Il faut aussi considérer la pollution matérielle du jeu vidéo. Les processeurs, les cartes mères, les consoles qu’on achète et qu’on jette… Cela représente aussi un désastre environnemental. Chez Google, nous réparons, nettoyons et réutilisons énormément notre matériel et nos serveurs, et par rapport au consommateur lambda qui consomme à son échelle, nos data centers sont beaucoup moins “impactants” pour la planète.”
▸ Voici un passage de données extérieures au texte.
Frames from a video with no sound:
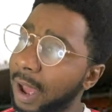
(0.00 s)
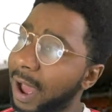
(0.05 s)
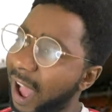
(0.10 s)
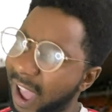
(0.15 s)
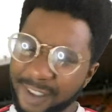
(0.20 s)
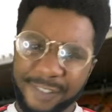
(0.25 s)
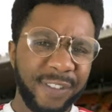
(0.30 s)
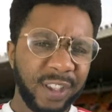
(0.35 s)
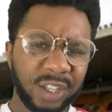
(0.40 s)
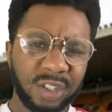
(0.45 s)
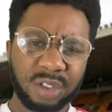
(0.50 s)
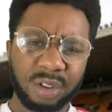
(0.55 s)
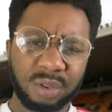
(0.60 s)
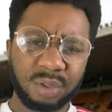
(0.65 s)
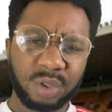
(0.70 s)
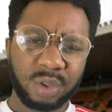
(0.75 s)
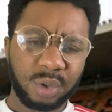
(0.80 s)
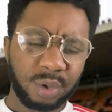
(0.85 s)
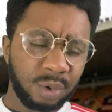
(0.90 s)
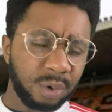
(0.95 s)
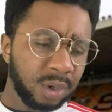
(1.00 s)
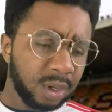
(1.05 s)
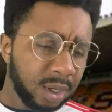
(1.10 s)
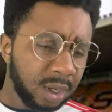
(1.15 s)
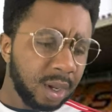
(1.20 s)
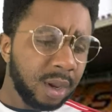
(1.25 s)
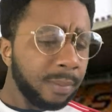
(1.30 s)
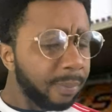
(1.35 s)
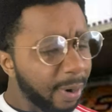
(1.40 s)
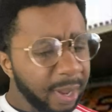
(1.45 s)
I think so too.
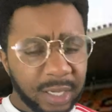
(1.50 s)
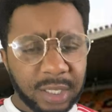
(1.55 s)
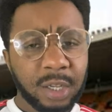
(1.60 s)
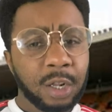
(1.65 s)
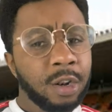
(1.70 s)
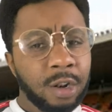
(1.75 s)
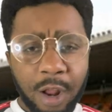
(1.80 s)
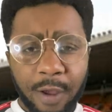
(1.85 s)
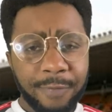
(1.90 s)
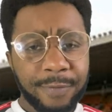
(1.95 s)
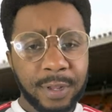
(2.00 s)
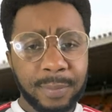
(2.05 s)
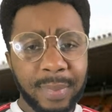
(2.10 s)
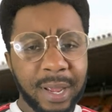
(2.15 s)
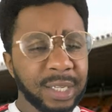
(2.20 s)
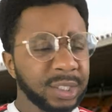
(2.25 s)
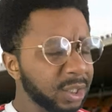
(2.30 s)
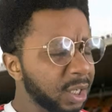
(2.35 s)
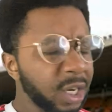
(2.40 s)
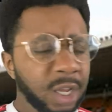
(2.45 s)
But he's a lovely manager,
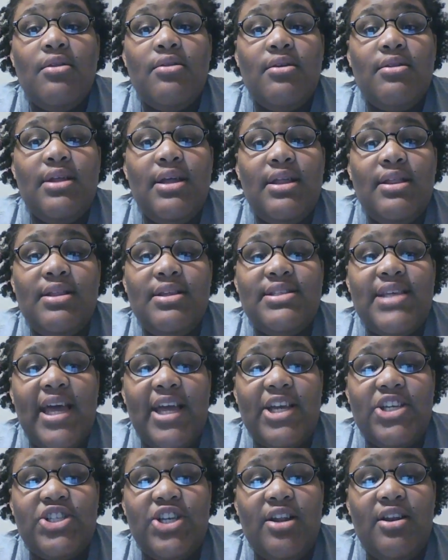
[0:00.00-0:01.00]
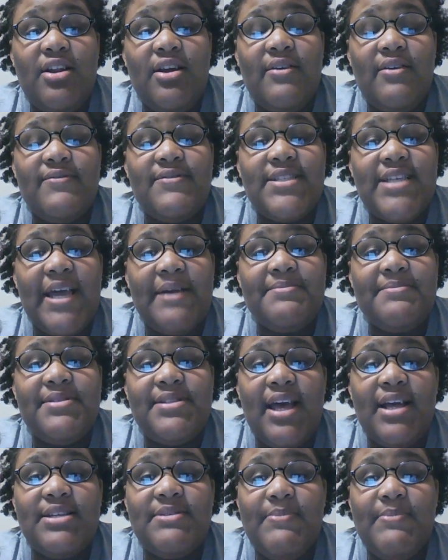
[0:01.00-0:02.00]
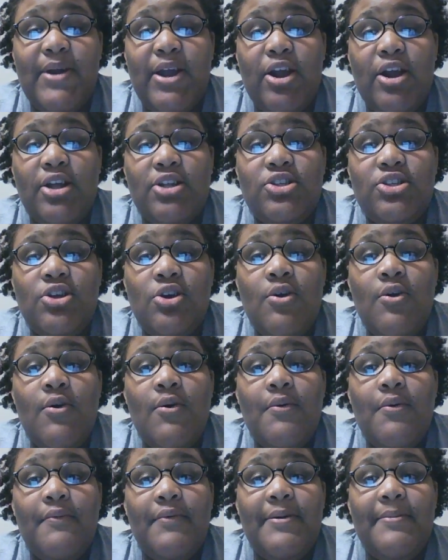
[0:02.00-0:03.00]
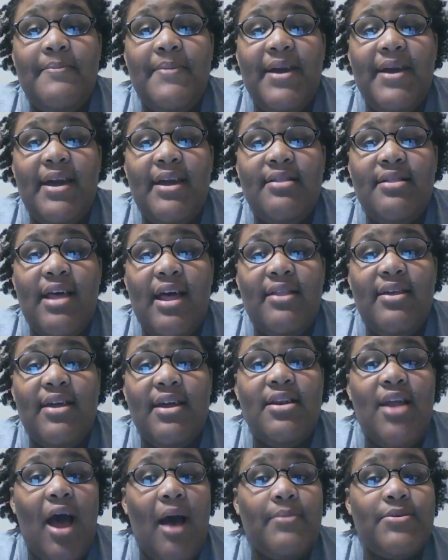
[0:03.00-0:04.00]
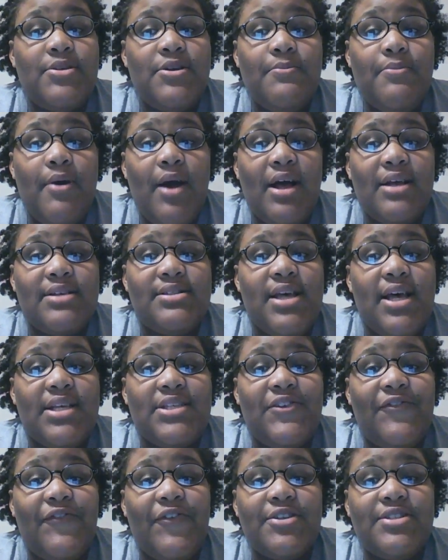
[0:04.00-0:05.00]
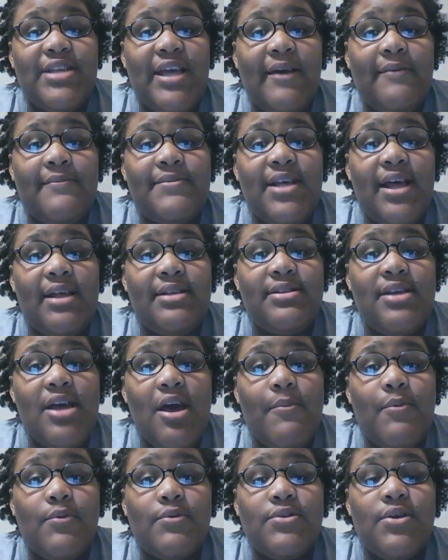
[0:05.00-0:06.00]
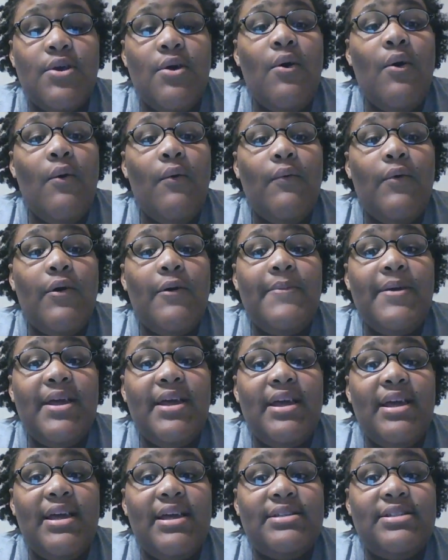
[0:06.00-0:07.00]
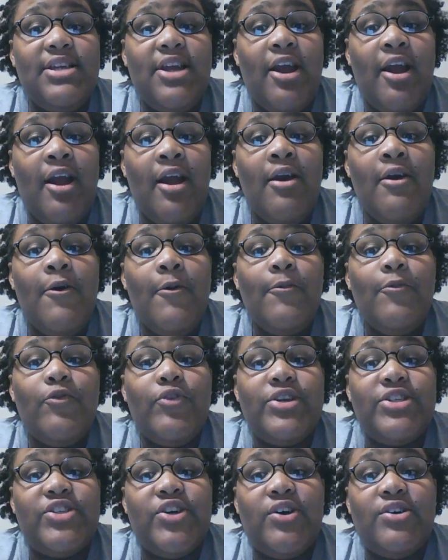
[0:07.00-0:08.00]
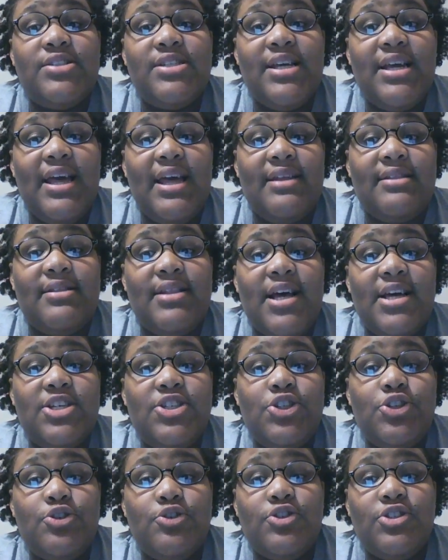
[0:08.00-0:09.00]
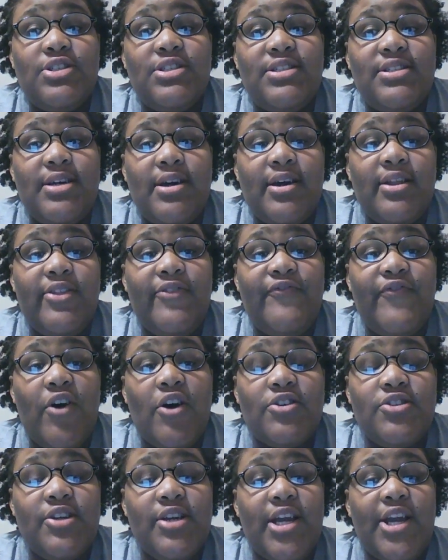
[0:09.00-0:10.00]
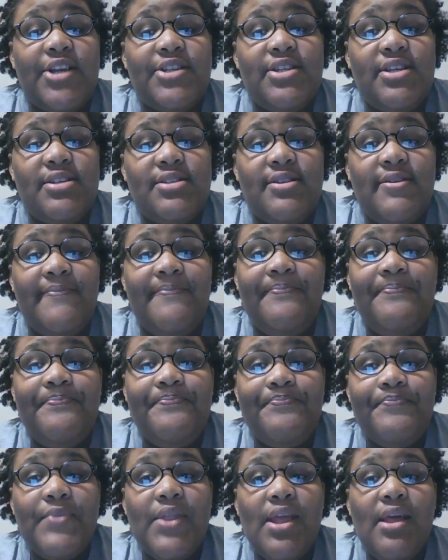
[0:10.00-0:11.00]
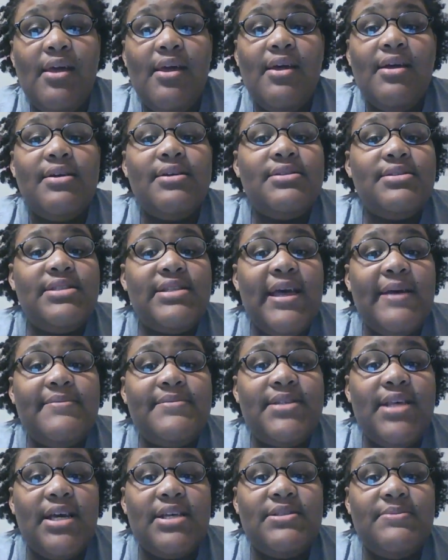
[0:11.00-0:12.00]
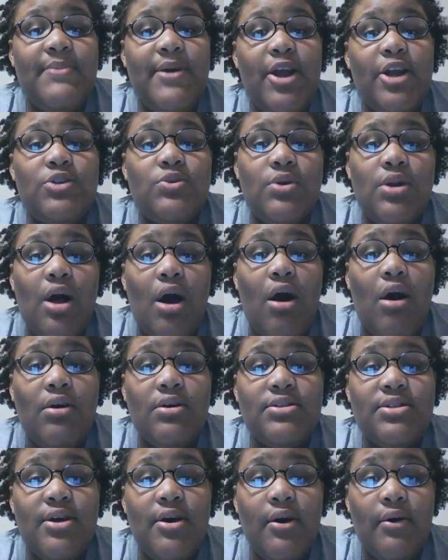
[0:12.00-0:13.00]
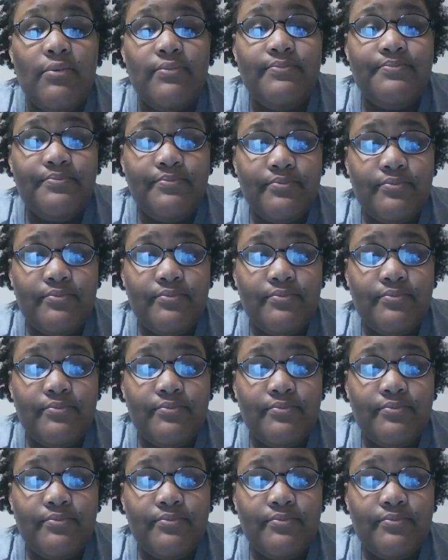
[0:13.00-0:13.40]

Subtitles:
The legalization of same-sex marriage would mean that the adoption process for same-sex couples would be easier, resulting in less children stuck in the foster care system. Same-sex marriage would also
Aujourd’hui, il n’existe pas d’analyse publique de cycle de vie sur ce qu’une heure de jeu Stadia a comme impact sur la planète. Un spécialiste nous a expliqué que le vrai enjeu des années à venir concernera surtout les écrans, le fait qu’ils deviennent de plus en plus puissants, lumineux et grands. Doit-on aller toujours plus loin dans l’amélioration technologique ? Peut-être que la HD est suffisante : que pensez-vous par exemple de la low-tech ?
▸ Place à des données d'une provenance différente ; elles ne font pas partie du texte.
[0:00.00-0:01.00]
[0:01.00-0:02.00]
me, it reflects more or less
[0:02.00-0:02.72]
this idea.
C’est très important ce que vous demandez, je vous en remercie. Quand on vend du matériel, c’est important d’avoir les dernières technologies de pointe. C’est dans l’ADN de chaque vendeur de matériel de trouver de nouvelles justifications à pourquoi il faut acheter ce dernier équipement en particulier : “C’est un centimètre plus fin ! Il y a ces finitions dorées pour vous !” et toutes ces “conneries” [“crap”, ndlr]. Je ne veux pas faire de bashing sur la compétition, mais ce business model qui pousse le consommateur à acheter une nouvelle console sans cesse est pour moi périmé.

Pour revenir sur la 8K, ne soyons pas dupes : Google est gros et influence les manières de consommer mais aussi toute la compétition. Vous poussez quand même à acheter ces nouveaux écrans, à votre manière.

Ce qu’on dit, c’est qu’on continuera d’évoluer avec la technologie, elle-même évoluant sans vous. J’espère que le progrès technique n’ira pas que sur la voie du “plus de pixels”, mais aussi sur celle d’un moindre impact environnemental. Google est très concerné par ces problèmes, et j’espère que tout le monde sur cette planète l’est également. L’industrie de la technologie a conscience de ça et évoluera avec cette idée en tête, je l’espère.

Ces propos recueillis lors d’une visioconférence ont été édités pour plus de clarté.